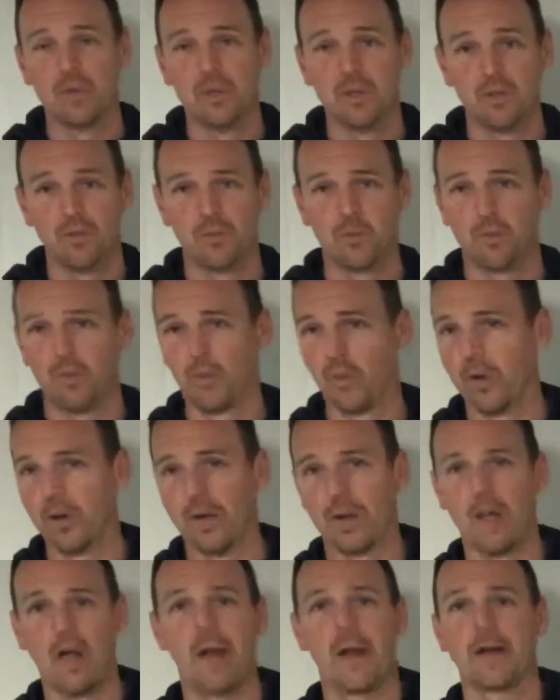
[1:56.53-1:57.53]
It's what a
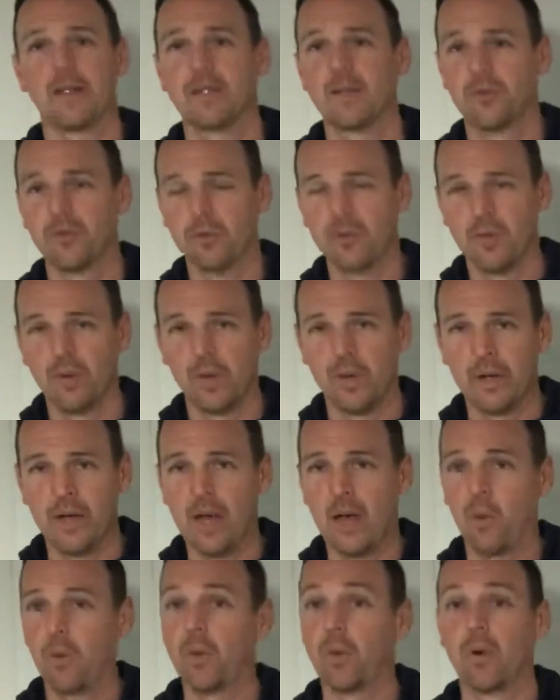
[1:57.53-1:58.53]
lot of teams are doing
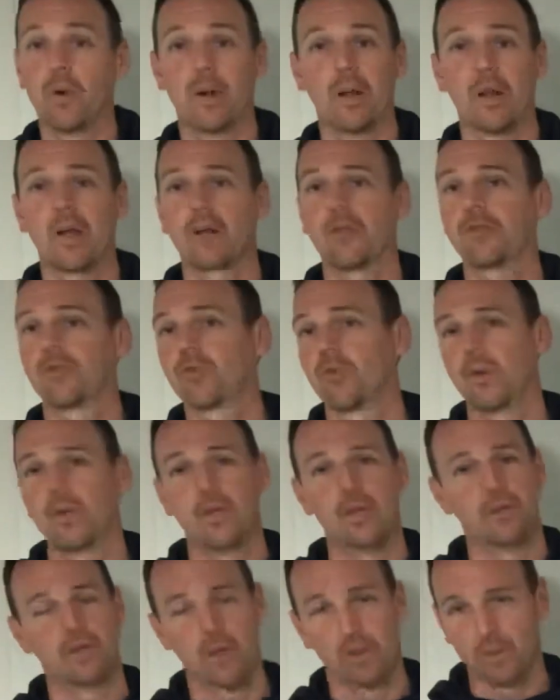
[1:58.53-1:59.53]
now. We run a lot of
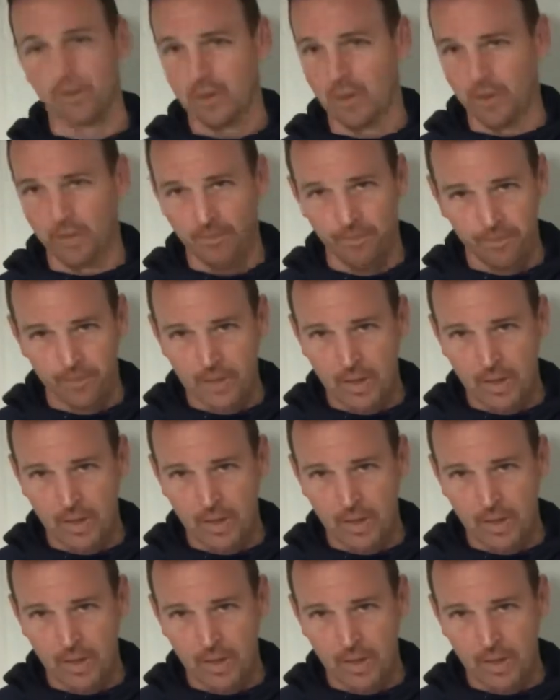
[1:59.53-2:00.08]
screens out there.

Exercise prompt. Keep the pictures out of the copy and return the rest of the data above exactly.

Output.
[1:56.53-1:57.53]
It's what a
[1:57.53-1:58.53]
lot of teams are doing
[1:58.53-1:59.53]
now. We run a lot of
[1:59.53-2:00.08]
screens out there.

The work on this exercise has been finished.